Task to carry out – From the records below, extract all the text exactly and leave the images behind.

Listed records –
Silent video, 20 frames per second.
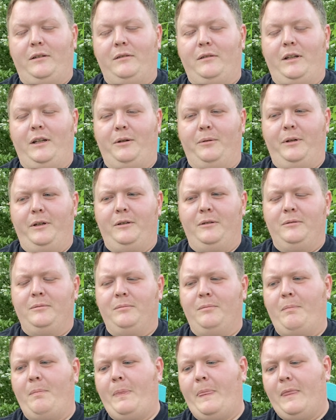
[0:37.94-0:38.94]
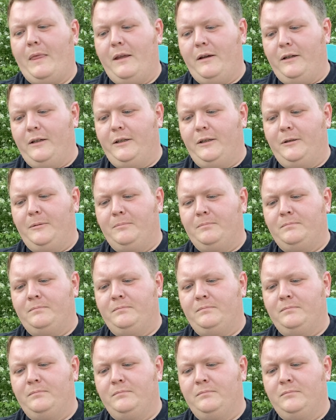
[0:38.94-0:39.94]
Anyway,
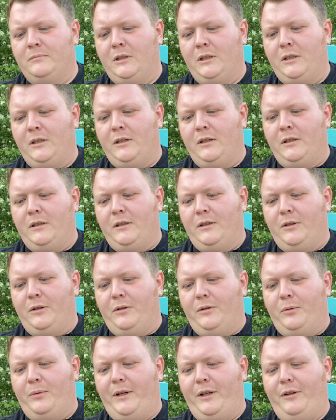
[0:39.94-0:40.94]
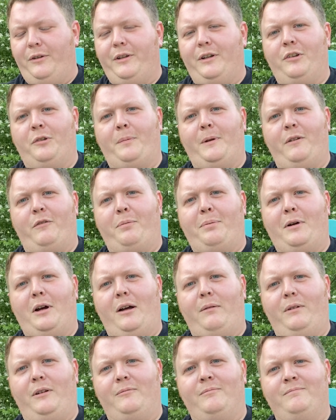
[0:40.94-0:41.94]
well, there's a bit of a
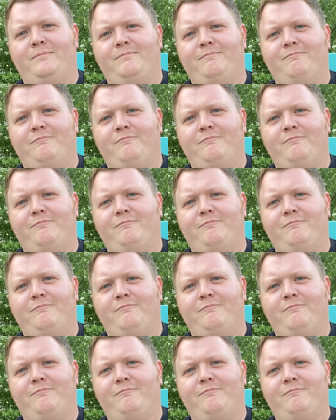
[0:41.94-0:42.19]
problem.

Output of the task –
Silent video, 20 frames per second.
[0:37.94-0:38.94]
[0:38.94-0:39.94]
Anyway,
[0:39.94-0:40.94]
[0:40.94-0:41.94]
well, there's a bit of a
[0:41.94-0:42.19]
problem.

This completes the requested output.